The XX Factor

Study: Multiple-Embryo IVF Transfers Don’t Improve Birth Rates for Women Under 38

A human embryo.

Sandy Huffaker/Getty Images

A new study of fertility-clinic data is calling a major piece of conventional fertility-treatment wisdom into question. Among women younger than 38 who underwent in vitro fertilization in the U.S. in 2013, transferring multiple embryos did not result in significantly higher overall birthrates—just higher rates of twins, triplets, and other multiple births.

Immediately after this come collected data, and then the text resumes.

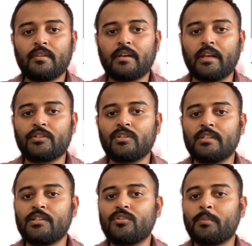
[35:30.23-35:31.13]

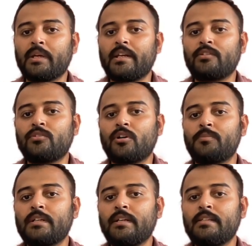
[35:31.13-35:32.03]
Connections is your parent
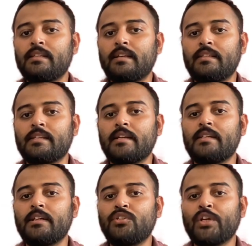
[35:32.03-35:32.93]
object. Inside
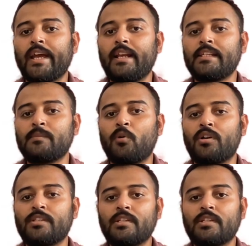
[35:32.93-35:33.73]
that child is bot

The study, published in this month’s issue of Fertility and Sterility, analyzed data collected in 2013 by the Centers for Disease Control and Prevention from 467 of the country’s fertility clinics. Researchers took into account the age of each patient, the stage at which each embryo was transferred, and the number of embryos each patient had available. Still, they found no significant difference in birth rates as the number of embryos transferred increased, though rates of multiples increased. “Cycle-level analysis found slightly higher live birth rates with double [embryo transfer], but this was mainly observed in women aged 35–37 years or with four or more embryos available for transfer,” the authors write.

In 2013, the last year for which data is available, twins and other multiples comprised more than 41 percent of IVF deliveries in the U.S., the New York Times reports, because doctors often transfer two or more embryos at once to increase the odds of a successful pregnancy. Patients often choose this route to try to minimize the number of expensive, time-consuming, physically demanding IVF rounds they must complete, and doctors often urge multiple transfers to improve their clinics’ success rates. As a result, as IVF has grown in popularity and accessibility over the past few decades, the U.S. has seen a fast-growing number of multiple births.

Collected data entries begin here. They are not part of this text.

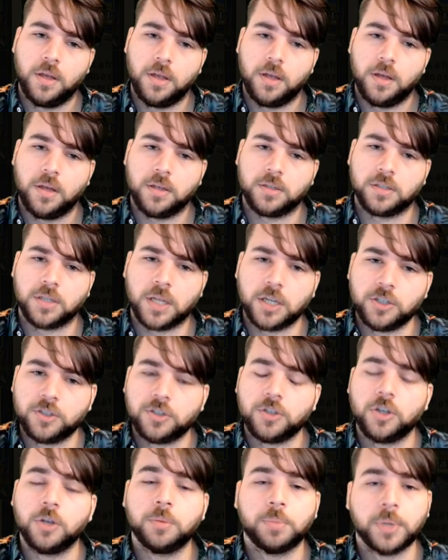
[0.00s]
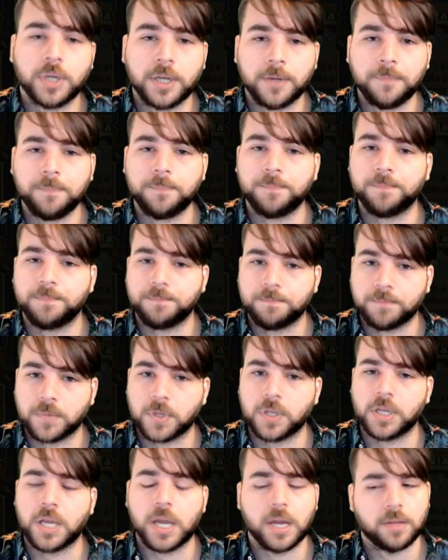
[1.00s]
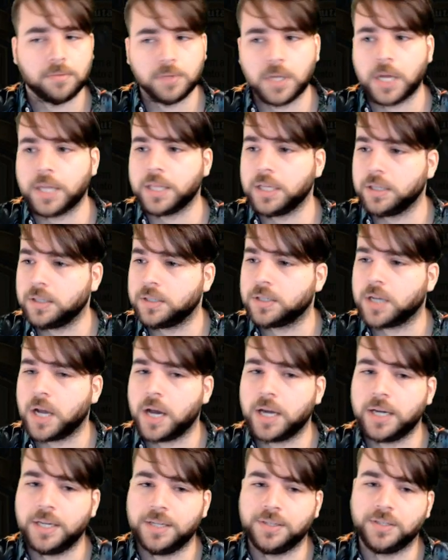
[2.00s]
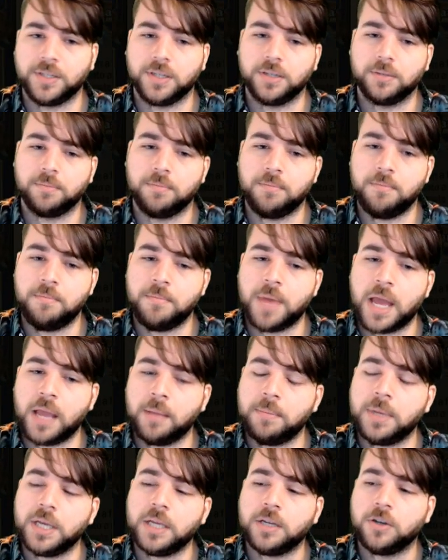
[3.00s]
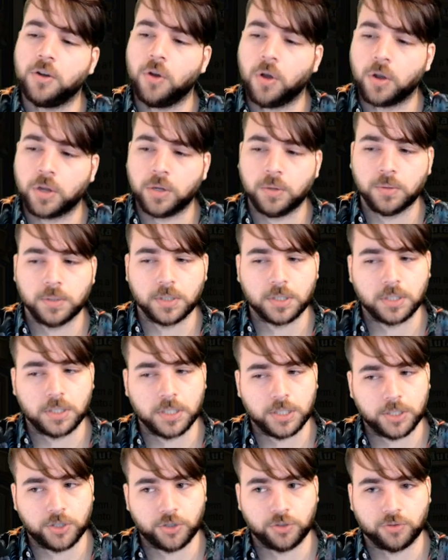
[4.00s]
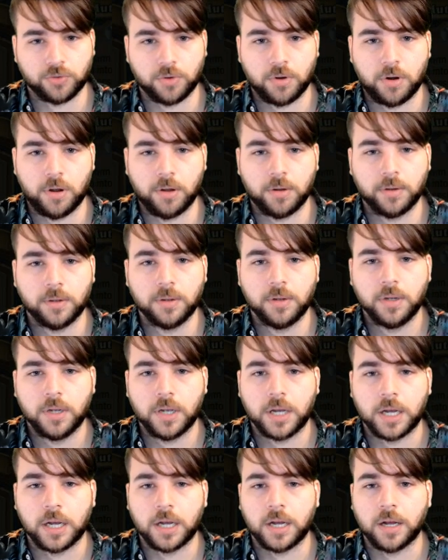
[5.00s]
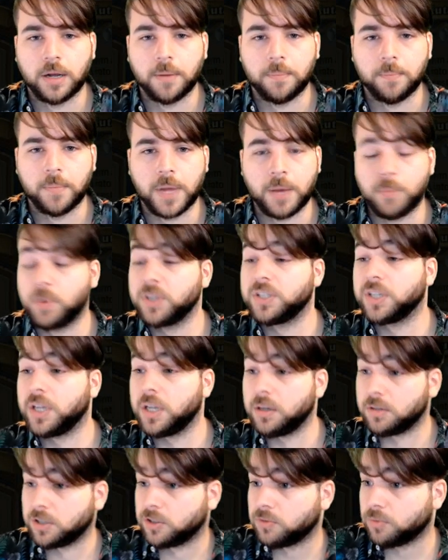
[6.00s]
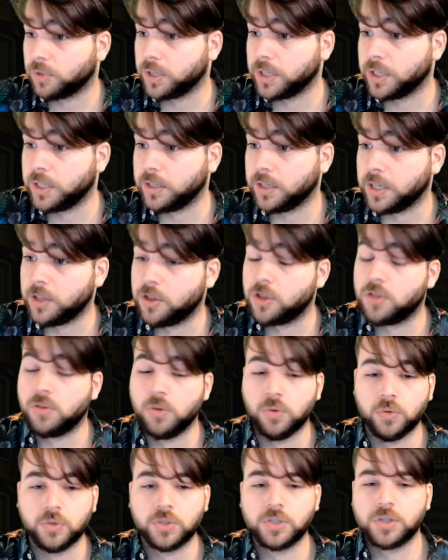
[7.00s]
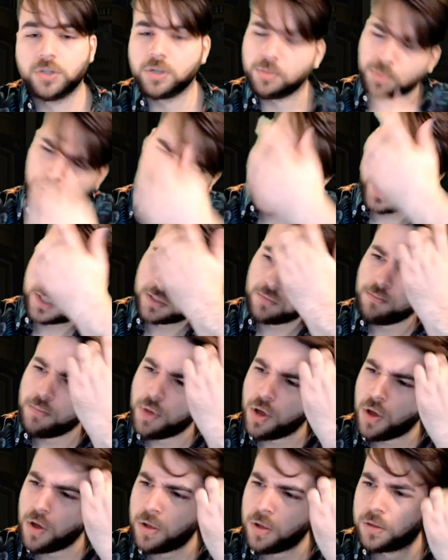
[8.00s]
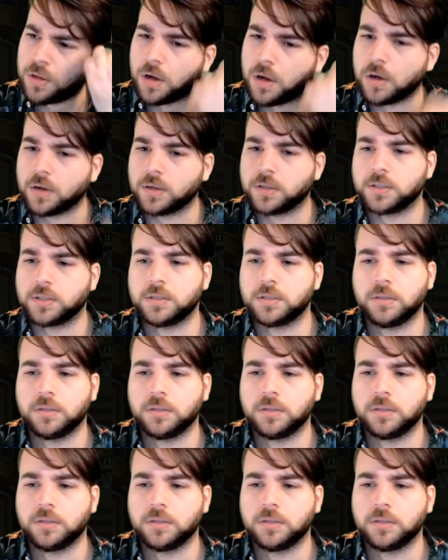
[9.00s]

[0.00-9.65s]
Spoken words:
Sludge Slurper, yeah, I think this card is maybe innocuously strong. And once again, just really enthused to play some Murlocs.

Even though some people welcome multiples with excitement, they carry greater health risks than the average single-fetus pregnancy. Gestating multiple fetuses carries health risks for the both the pregnant woman and the fetuses. Women are more likely to experience miscarriage, pre-term delivery, gestational hypertension, postpartum hemorrhage, and preeclampsia; fetuses are more likely to be born at low birth weights, get tangled in their umbilical cords, and have underdeveloped organs or birth defects.

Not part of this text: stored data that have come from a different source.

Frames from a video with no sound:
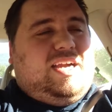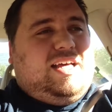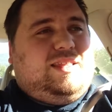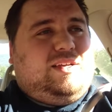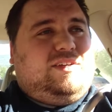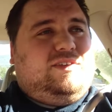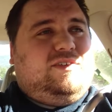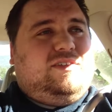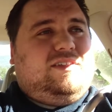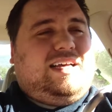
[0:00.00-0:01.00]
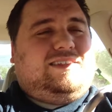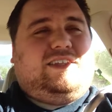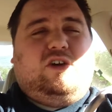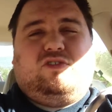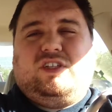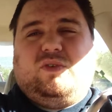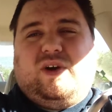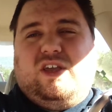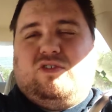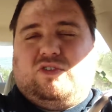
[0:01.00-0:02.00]
And I think that's the only
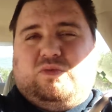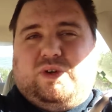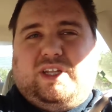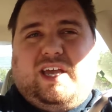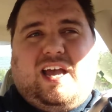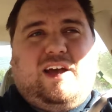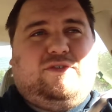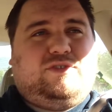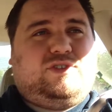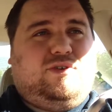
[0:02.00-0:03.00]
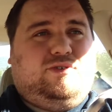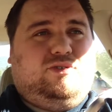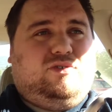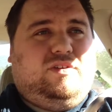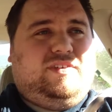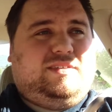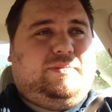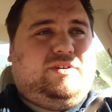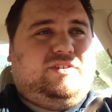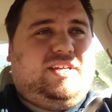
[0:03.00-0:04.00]
way you can really have total
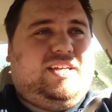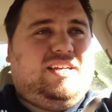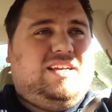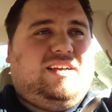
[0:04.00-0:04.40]
invisibility,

This is why, in August, the American College of Obstetricians and Gynecologists recommended that doctors “encourage and expand” transfers of single embryos. Even single embryos can split and become identical twins after transfer, but the risk of multiples is much, much lower with single transfers than with double or triple embryo transfers. Now, women under 38 might choose to minimize that risk, knowing they’re not halving their chances at a successful pregnancy by transferring one embryo at a time.